§ TASK BRIEF: The reply should hold every entry exactly as written and none of the pictures.

- - -

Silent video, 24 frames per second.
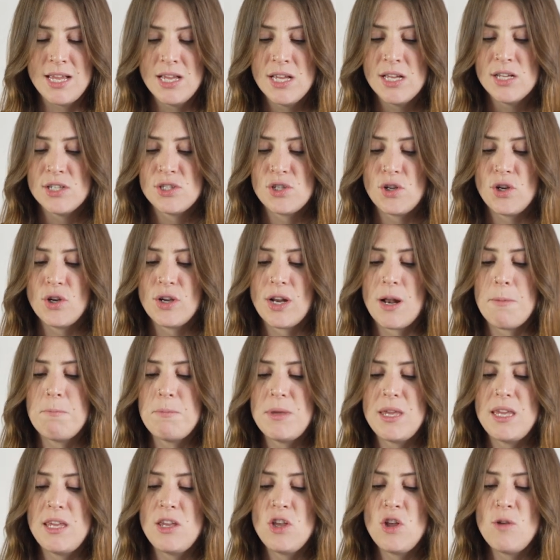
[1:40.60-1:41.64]
So you're going
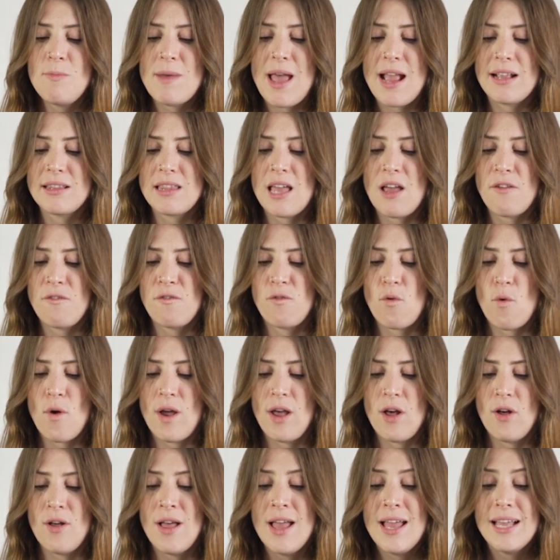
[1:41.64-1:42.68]
to peel back that
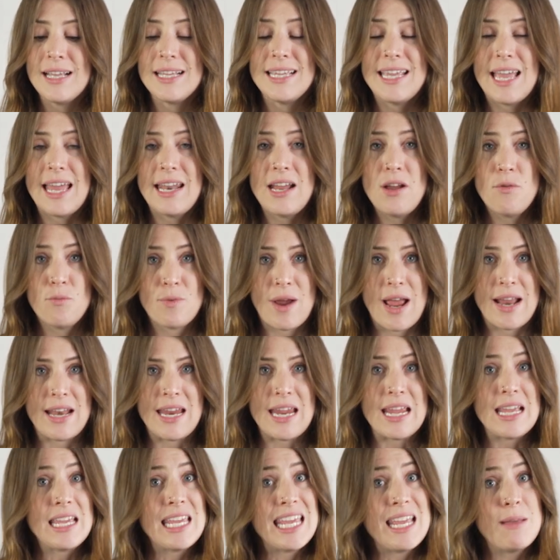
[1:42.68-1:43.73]
foil, get it
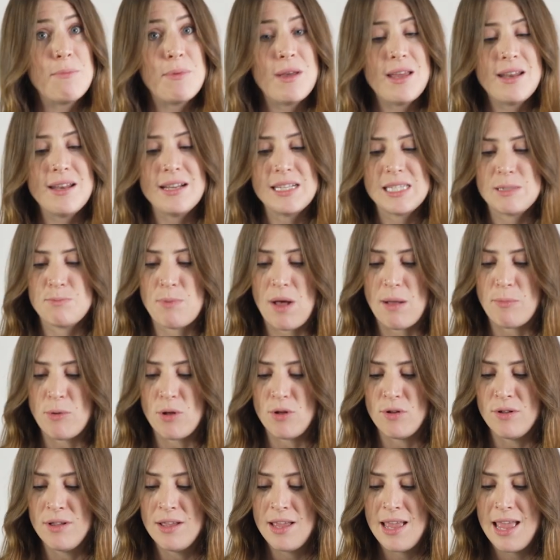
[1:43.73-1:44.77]
ready, keep it in its
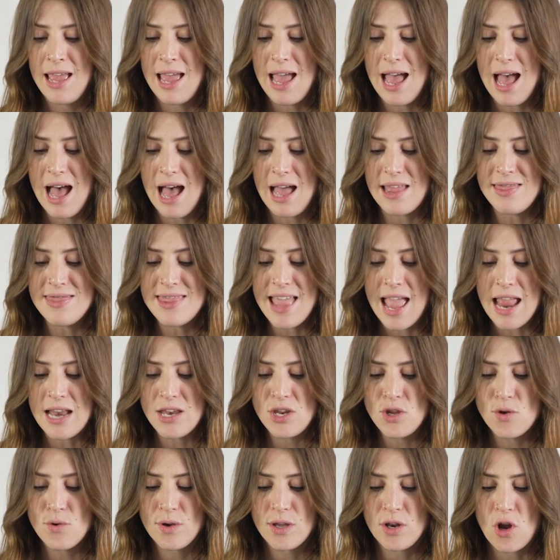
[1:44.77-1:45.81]
bubble, and
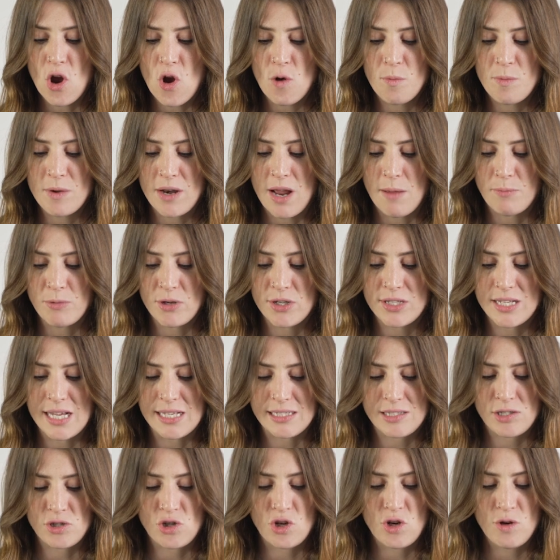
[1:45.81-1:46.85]
then you can open up your
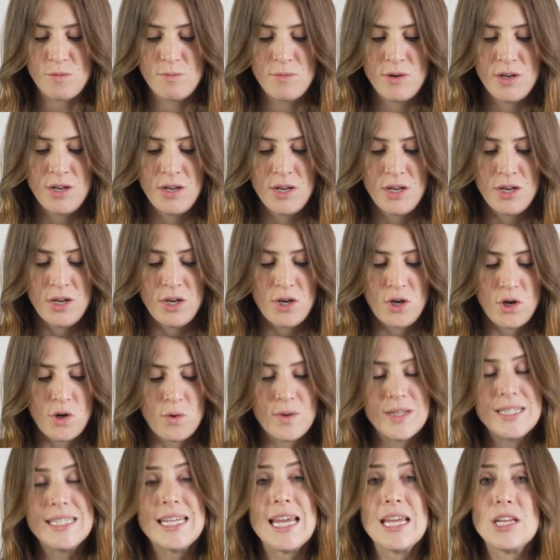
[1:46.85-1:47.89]
test tube. You're
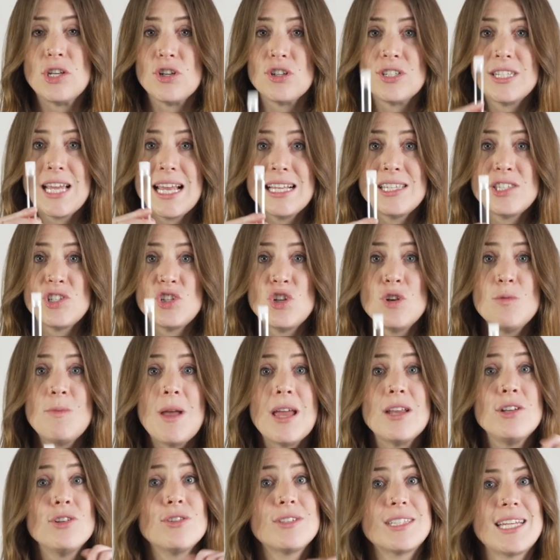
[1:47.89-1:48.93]
going to take your test tube
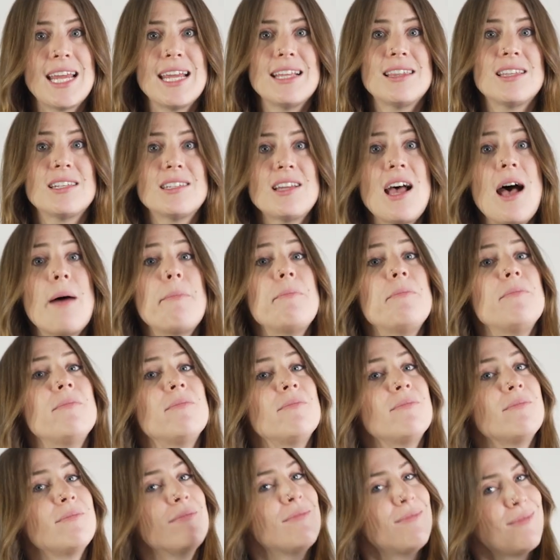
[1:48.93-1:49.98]
and you'll take the top
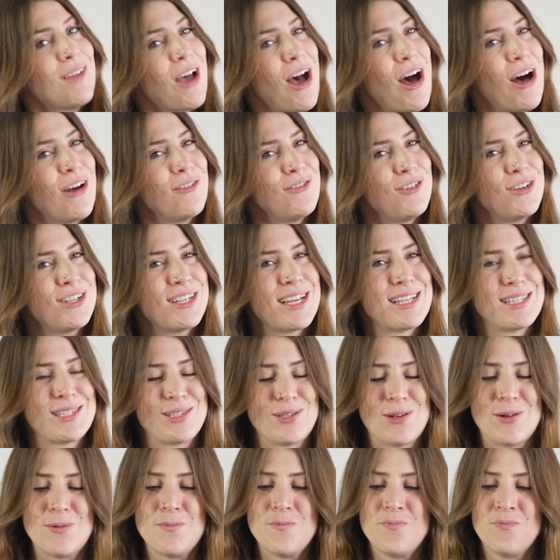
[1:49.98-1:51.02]
off your test tube.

- - -

§ OUTPUT OF THE EXERCISE:
Silent video, 24 frames per second.
[1:40.60-1:41.64]
So you're going
[1:41.64-1:42.68]
to peel back that
[1:42.68-1:43.73]
foil, get it
[1:43.73-1:44.77]
ready, keep it in its
[1:44.77-1:45.81]
bubble, and
[1:45.81-1:46.85]
then you can open up your
[1:46.85-1:47.89]
test tube. You're
[1:47.89-1:48.93]
going to take your test tube
[1:48.93-1:49.98]
and you'll take the top
[1:49.98-1:51.02]
off your test tube.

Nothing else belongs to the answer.